▶ _WORK INSTRUCTIONS_: Could you transcribe exactly the lines below, from the line with "(2439.37 s)" through the line with "(2440.95 s)", and nothing else, leaving out the pictures?

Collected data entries
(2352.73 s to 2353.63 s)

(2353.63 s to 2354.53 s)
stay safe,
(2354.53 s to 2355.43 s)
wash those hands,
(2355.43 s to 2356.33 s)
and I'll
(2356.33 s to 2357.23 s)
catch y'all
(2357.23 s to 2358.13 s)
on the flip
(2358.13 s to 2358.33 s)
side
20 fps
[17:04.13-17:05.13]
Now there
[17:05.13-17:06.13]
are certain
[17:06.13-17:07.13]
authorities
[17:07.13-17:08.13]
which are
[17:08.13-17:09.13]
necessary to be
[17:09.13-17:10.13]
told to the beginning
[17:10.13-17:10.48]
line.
...
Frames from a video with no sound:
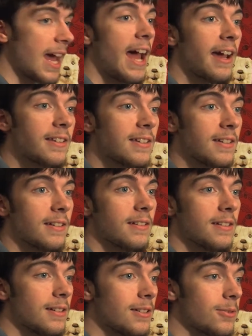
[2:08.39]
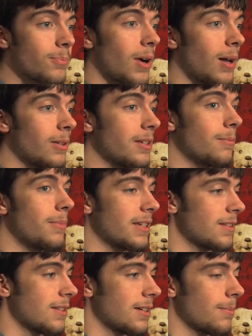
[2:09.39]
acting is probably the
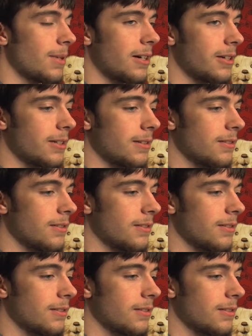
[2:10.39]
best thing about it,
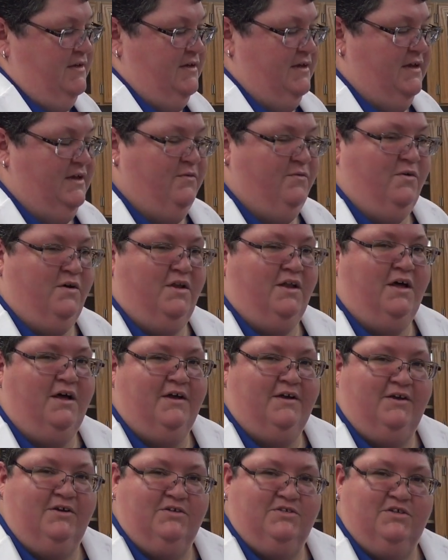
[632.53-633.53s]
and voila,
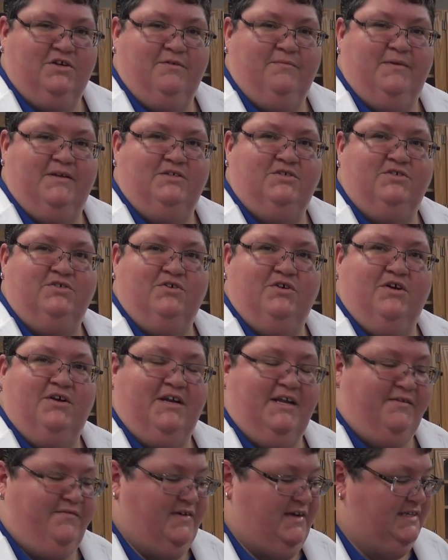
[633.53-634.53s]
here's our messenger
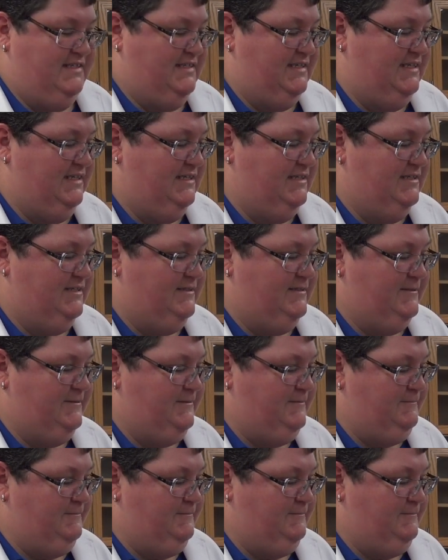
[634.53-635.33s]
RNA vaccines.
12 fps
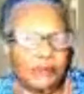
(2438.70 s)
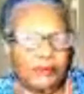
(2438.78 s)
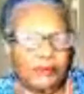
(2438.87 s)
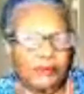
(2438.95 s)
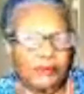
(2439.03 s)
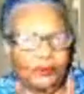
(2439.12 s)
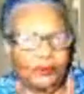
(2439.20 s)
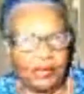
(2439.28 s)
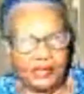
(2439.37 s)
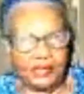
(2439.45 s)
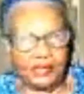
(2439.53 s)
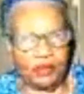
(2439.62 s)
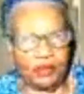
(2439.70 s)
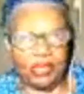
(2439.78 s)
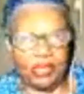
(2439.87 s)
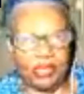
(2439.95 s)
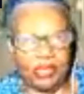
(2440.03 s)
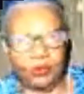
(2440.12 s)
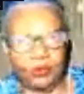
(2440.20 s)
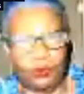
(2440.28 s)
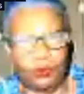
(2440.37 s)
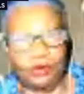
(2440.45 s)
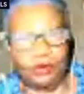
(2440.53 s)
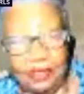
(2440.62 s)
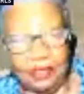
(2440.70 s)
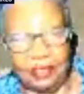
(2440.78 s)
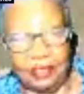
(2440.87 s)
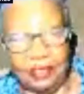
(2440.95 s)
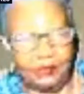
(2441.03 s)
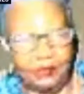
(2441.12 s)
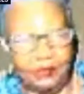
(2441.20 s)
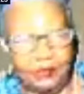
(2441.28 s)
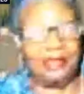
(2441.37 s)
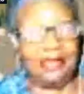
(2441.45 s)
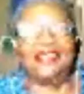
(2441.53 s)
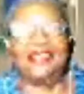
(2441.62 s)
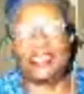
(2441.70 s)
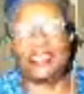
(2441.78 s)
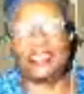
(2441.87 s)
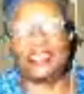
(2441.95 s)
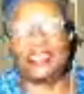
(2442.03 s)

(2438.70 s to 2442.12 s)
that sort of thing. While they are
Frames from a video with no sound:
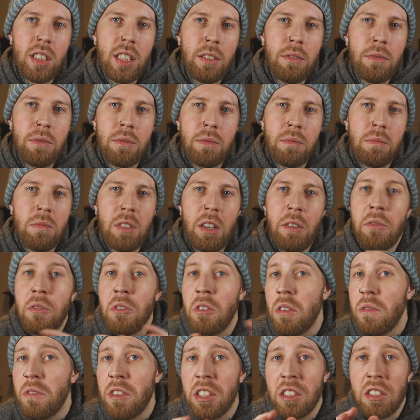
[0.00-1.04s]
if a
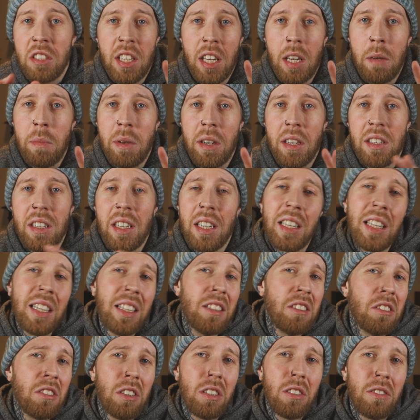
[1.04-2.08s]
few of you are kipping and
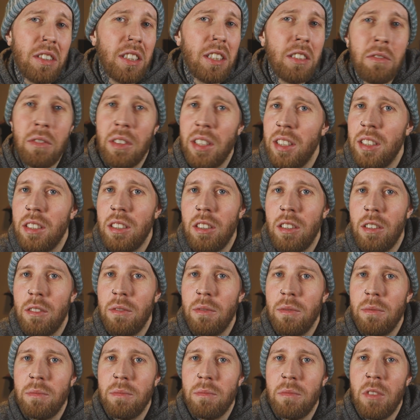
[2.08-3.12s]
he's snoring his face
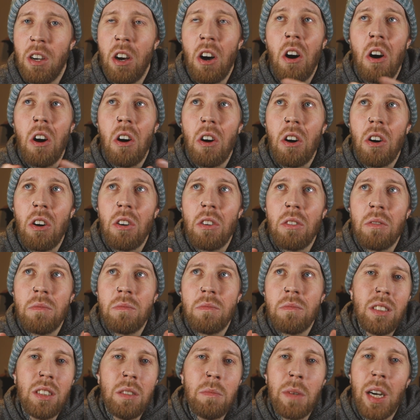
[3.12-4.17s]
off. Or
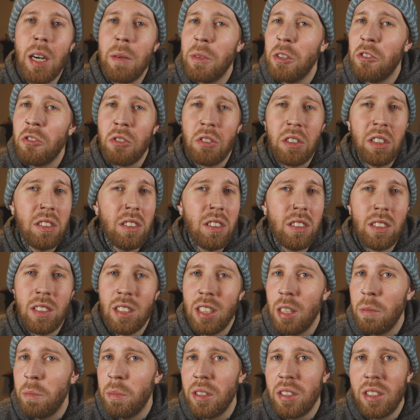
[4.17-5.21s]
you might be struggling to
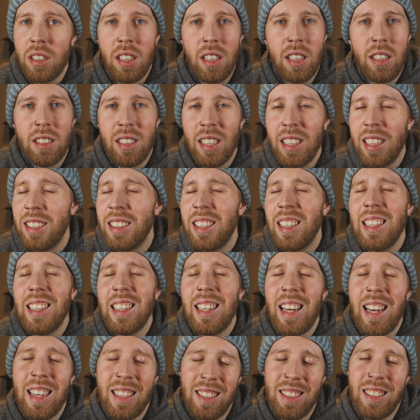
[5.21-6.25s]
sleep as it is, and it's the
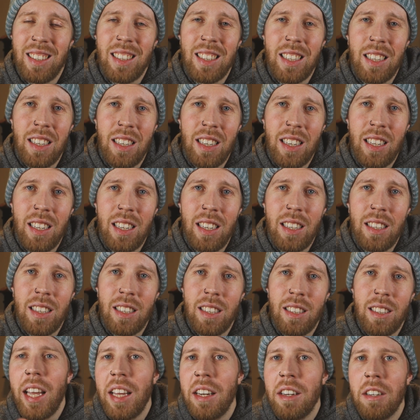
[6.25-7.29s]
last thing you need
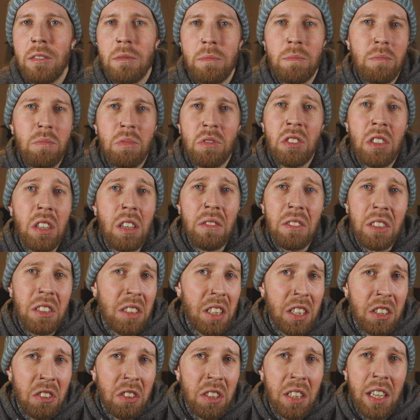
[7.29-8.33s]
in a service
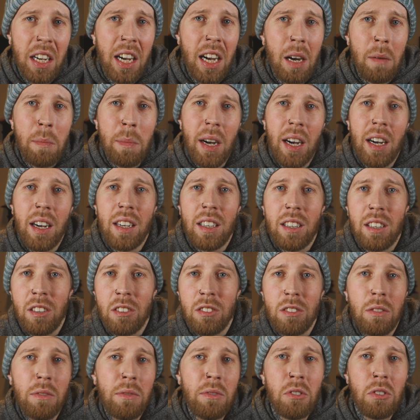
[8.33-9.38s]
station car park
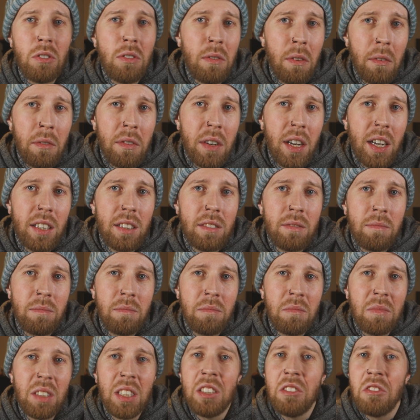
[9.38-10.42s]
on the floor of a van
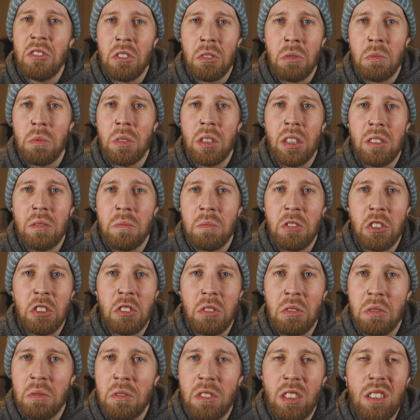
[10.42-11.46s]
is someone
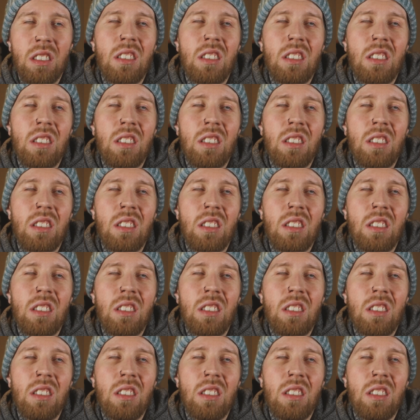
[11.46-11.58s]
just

▶ _YOUR SOLUTION_:
(2439.37 s)
(2439.45 s)
(2439.53 s)
(2439.62 s)
(2439.70 s)
(2439.78 s)
(2439.87 s)
(2439.95 s)
(2440.03 s)
(2440.12 s)
(2440.20 s)
(2440.28 s)
(2440.37 s)
(2440.45 s)
(2440.53 s)
(2440.62 s)
(2440.70 s)
(2440.78 s)
(2440.87 s)
(2440.95 s)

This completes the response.